**PROBLEM:** Please retype, unchanged, each line from the top of the material below through the line where "[0:24.00-0:24.40]" appears.

**SUPPLIED INFORMATION:**

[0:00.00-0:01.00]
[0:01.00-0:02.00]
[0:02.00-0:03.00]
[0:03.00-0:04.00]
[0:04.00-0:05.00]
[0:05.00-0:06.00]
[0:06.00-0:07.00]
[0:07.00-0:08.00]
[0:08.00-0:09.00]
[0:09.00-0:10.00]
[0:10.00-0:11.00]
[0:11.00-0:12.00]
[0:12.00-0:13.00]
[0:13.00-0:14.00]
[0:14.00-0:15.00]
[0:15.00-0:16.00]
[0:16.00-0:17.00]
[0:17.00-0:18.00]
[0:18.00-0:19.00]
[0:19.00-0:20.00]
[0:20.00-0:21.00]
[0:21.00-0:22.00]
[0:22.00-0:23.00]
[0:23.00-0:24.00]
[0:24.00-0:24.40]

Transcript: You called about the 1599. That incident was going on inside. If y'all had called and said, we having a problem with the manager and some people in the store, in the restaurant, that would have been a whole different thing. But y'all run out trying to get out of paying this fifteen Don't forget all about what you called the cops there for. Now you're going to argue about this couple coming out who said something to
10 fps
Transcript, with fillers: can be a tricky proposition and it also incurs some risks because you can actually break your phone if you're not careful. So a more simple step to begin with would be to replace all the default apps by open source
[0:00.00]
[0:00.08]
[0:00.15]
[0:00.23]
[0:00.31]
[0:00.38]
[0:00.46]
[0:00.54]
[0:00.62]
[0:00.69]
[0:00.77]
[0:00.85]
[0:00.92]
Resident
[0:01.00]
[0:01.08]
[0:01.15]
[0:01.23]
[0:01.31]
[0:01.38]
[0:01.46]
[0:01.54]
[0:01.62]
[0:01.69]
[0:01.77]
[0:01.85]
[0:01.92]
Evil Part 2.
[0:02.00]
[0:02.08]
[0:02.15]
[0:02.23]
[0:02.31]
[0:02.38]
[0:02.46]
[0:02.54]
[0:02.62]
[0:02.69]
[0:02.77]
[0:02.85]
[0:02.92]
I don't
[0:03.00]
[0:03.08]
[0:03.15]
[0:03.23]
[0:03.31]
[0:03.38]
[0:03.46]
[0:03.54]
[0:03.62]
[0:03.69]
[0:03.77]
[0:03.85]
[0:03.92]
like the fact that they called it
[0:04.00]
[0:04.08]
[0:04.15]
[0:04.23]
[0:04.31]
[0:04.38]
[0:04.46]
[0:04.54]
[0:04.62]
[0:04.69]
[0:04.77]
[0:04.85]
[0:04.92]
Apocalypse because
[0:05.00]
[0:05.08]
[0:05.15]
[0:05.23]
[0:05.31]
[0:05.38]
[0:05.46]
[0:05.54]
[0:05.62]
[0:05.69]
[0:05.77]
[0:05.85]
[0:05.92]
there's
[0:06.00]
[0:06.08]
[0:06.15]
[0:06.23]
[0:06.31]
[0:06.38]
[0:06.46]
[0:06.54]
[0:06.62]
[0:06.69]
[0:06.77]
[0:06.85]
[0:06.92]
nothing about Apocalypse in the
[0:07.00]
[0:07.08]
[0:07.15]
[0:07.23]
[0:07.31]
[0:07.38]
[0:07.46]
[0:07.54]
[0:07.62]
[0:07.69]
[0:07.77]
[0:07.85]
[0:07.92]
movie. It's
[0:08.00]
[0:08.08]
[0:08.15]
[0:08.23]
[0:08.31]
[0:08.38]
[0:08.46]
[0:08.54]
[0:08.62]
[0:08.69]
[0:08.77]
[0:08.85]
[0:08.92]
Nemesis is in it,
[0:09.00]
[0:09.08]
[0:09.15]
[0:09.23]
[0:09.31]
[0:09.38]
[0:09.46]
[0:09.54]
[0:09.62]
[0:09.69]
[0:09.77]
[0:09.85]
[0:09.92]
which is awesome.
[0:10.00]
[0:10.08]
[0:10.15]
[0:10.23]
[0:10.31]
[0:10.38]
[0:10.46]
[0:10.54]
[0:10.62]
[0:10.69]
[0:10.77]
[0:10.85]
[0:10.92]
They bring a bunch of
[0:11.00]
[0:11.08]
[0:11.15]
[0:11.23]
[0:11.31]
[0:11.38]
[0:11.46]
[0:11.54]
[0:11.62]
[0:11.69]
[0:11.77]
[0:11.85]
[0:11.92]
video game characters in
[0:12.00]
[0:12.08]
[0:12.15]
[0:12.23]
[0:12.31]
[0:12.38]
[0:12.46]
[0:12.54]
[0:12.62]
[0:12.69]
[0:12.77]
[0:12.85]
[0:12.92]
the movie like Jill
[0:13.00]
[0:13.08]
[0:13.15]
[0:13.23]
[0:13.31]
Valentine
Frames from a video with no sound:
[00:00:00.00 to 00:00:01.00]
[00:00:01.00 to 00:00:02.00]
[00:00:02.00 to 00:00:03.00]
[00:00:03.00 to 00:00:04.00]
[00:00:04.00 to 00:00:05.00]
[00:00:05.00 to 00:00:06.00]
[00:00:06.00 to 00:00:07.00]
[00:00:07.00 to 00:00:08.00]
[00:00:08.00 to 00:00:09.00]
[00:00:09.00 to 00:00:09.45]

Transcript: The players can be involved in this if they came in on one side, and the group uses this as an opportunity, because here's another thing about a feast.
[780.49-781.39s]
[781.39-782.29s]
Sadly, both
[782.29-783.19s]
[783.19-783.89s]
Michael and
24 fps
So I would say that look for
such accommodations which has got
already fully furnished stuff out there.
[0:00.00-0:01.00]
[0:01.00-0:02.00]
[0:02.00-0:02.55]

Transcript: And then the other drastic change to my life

**WRITTEN RESPONSE:**
[0:00.00-0:01.00]
[0:01.00-0:02.00]
[0:02.00-0:03.00]
[0:03.00-0:04.00]
[0:04.00-0:05.00]
[0:05.00-0:06.00]
[0:06.00-0:07.00]
[0:07.00-0:08.00]
[0:08.00-0:09.00]
[0:09.00-0:10.00]
[0:10.00-0:11.00]
[0:11.00-0:12.00]
[0:12.00-0:13.00]
[0:13.00-0:14.00]
[0:14.00-0:15.00]
[0:15.00-0:16.00]
[0:16.00-0:17.00]
[0:17.00-0:18.00]
[0:18.00-0:19.00]
[0:19.00-0:20.00]
[0:20.00-0:21.00]
[0:21.00-0:22.00]
[0:22.00-0:23.00]
[0:23.00-0:24.00]
[0:24.00-0:24.40]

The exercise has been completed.